Friday, May 06, 2011
The addiction of nicotine knows no boundaries so they (experts) say. Well, today I just set my boundary - no more will I put a bunch of dead leaves in my mouth and light them on fire.
I came home from the track yesterday after 3 miles and lit a damn cigarette - my husband could not believe I could be so stupid! Okay, stupid is as stupid does and I am an idiot. I have smoked off and on since I was about 17, take off for 3 or 4 years here and there - pregnancies (2) and then a 3 year stint.

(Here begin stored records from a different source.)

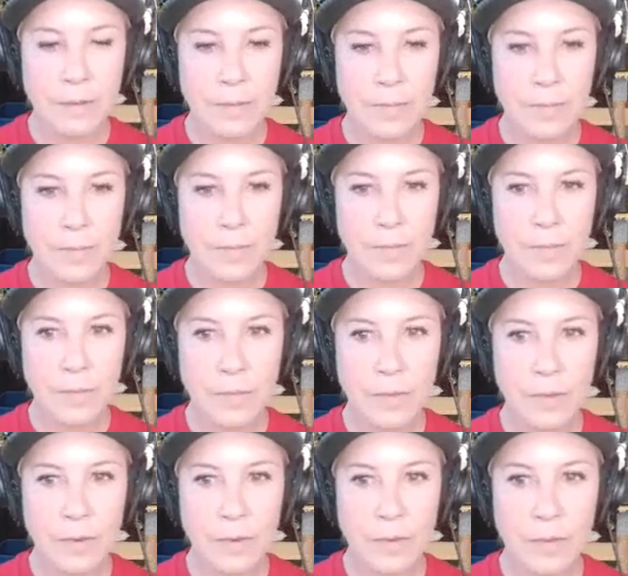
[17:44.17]

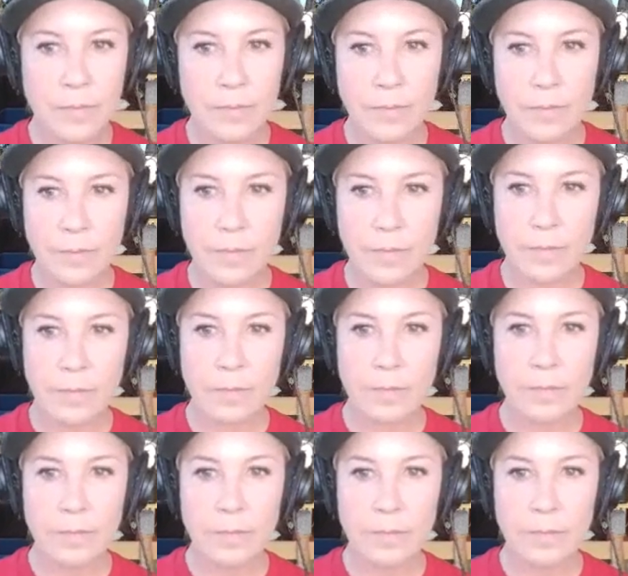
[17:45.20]

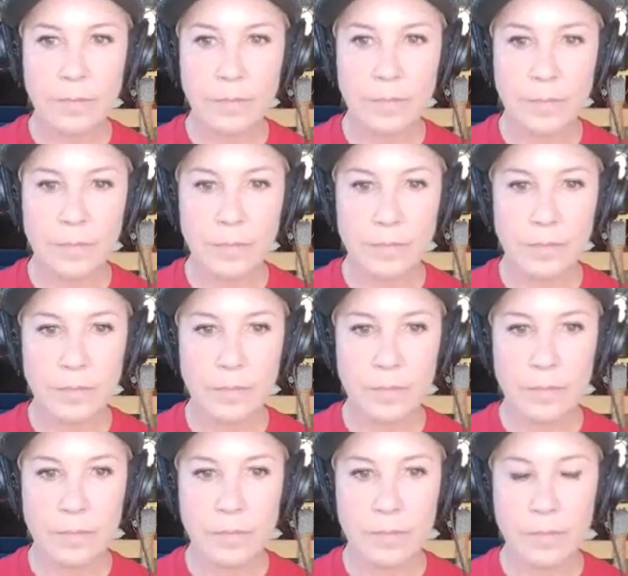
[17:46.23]

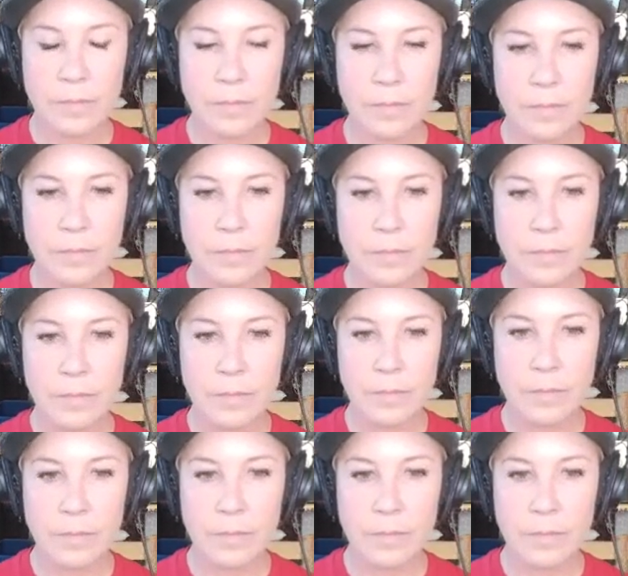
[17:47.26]

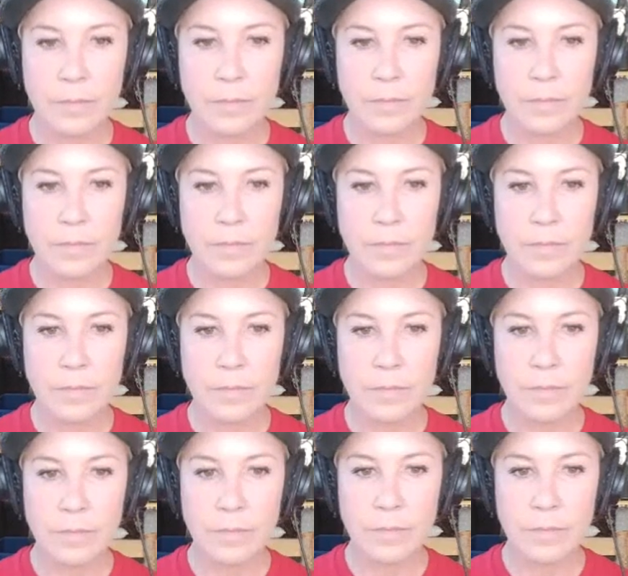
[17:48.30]
(not speaking)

It would be easy to blame it on my older brother. I was doing great until my younger brother was diagnosed with brain cancer and died a short 9 months later - I didn't understand - how could someone so good die at the age of 42 - so I asked my older brother for a cigarette - at the time it seemed rational - if you're going to die - might as well go out smoking - my brother had no real bad habits and look what happened. Fourteen years have since passed - I have lost half of our original seven members of my family - quitting has been easy, I did it on a biweekly basis.
At 59, it is time - I stopped enjoying it years ago - now it is just an expensive habit that I no longer need - getting my energy level up, my weight down (lost 14 pounds since I changed my eating habits, notice I am not saying diet), are now my main focus. It appears I may live a while yet and I want to be as healthy and happy as I can to enjoy my grandkids, kids, and hobbies that I enjoy. I was fortunate enough to retire young - now I need to work on me! And that means saying goodbye to the only vice I have - cigarettes!!